Source data section start
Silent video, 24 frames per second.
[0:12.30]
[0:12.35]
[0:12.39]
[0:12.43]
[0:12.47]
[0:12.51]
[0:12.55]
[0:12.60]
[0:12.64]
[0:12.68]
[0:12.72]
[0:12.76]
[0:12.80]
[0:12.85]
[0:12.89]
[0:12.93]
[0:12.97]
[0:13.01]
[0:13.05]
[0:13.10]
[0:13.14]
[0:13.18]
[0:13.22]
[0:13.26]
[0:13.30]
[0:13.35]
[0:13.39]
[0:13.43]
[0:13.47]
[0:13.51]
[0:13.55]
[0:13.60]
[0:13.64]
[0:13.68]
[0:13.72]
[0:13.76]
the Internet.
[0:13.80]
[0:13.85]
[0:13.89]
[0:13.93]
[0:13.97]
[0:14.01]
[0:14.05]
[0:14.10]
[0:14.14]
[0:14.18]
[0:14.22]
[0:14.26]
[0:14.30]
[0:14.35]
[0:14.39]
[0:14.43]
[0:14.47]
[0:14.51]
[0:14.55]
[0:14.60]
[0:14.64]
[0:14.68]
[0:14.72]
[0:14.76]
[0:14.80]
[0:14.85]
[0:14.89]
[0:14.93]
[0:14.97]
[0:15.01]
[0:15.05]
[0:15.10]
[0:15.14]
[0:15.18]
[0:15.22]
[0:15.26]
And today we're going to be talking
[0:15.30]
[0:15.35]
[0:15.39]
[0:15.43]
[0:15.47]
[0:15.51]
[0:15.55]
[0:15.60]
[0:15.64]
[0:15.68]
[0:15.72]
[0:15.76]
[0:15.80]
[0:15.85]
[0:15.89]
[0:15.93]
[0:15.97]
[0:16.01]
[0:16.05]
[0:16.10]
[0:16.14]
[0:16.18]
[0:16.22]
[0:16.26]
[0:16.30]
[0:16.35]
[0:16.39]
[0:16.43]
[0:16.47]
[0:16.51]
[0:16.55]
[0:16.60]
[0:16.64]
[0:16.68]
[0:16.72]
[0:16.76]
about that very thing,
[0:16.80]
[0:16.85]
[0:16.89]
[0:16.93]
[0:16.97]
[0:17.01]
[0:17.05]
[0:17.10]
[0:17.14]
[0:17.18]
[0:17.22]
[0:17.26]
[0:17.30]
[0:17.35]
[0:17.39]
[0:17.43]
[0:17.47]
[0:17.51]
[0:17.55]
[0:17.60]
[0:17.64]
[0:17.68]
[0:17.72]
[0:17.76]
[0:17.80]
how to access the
Source data section end
Problem description
Return all data verbatim.

Exercise response
Silent video, 24 frames per second.
[0:12.30]
[0:12.35]
[0:12.39]
[0:12.43]
[0:12.47]
[0:12.51]
[0:12.55]
[0:12.60]
[0:12.64]
[0:12.68]
[0:12.72]
[0:12.76]
[0:12.80]
[0:12.85]
[0:12.89]
[0:12.93]
[0:12.97]
[0:13.01]
[0:13.05]
[0:13.10]
[0:13.14]
[0:13.18]
[0:13.22]
[0:13.26]
[0:13.30]
[0:13.35]
[0:13.39]
[0:13.43]
[0:13.47]
[0:13.51]
[0:13.55]
[0:13.60]
[0:13.64]
[0:13.68]
[0:13.72]
[0:13.76]
the Internet.
[0:13.80]
[0:13.85]
[0:13.89]
[0:13.93]
[0:13.97]
[0:14.01]
[0:14.05]
[0:14.10]
[0:14.14]
[0:14.18]
[0:14.22]
[0:14.26]
[0:14.30]
[0:14.35]
[0:14.39]
[0:14.43]
[0:14.47]
[0:14.51]
[0:14.55]
[0:14.60]
[0:14.64]
[0:14.68]
[0:14.72]
[0:14.76]
[0:14.80]
[0:14.85]
[0:14.89]
[0:14.93]
[0:14.97]
[0:15.01]
[0:15.05]
[0:15.10]
[0:15.14]
[0:15.18]
[0:15.22]
[0:15.26]
And today we're going to be talking
[0:15.30]
[0:15.35]
[0:15.39]
[0:15.43]
[0:15.47]
[0:15.51]
[0:15.55]
[0:15.60]
[0:15.64]
[0:15.68]
[0:15.72]
[0:15.76]
[0:15.80]
[0:15.85]
[0:15.89]
[0:15.93]
[0:15.97]
[0:16.01]
[0:16.05]
[0:16.10]
[0:16.14]
[0:16.18]
[0:16.22]
[0:16.26]
[0:16.30]
[0:16.35]
[0:16.39]
[0:16.43]
[0:16.47]
[0:16.51]
[0:16.55]
[0:16.60]
[0:16.64]
[0:16.68]
[0:16.72]
[0:16.76]
about that very thing,
[0:16.80]
[0:16.85]
[0:16.89]
[0:16.93]
[0:16.97]
[0:17.01]
[0:17.05]
[0:17.10]
[0:17.14]
[0:17.18]
[0:17.22]
[0:17.26]
[0:17.30]
[0:17.35]
[0:17.39]
[0:17.43]
[0:17.47]
[0:17.51]
[0:17.55]
[0:17.60]
[0:17.64]
[0:17.68]
[0:17.72]
[0:17.76]
[0:17.80]
how to access the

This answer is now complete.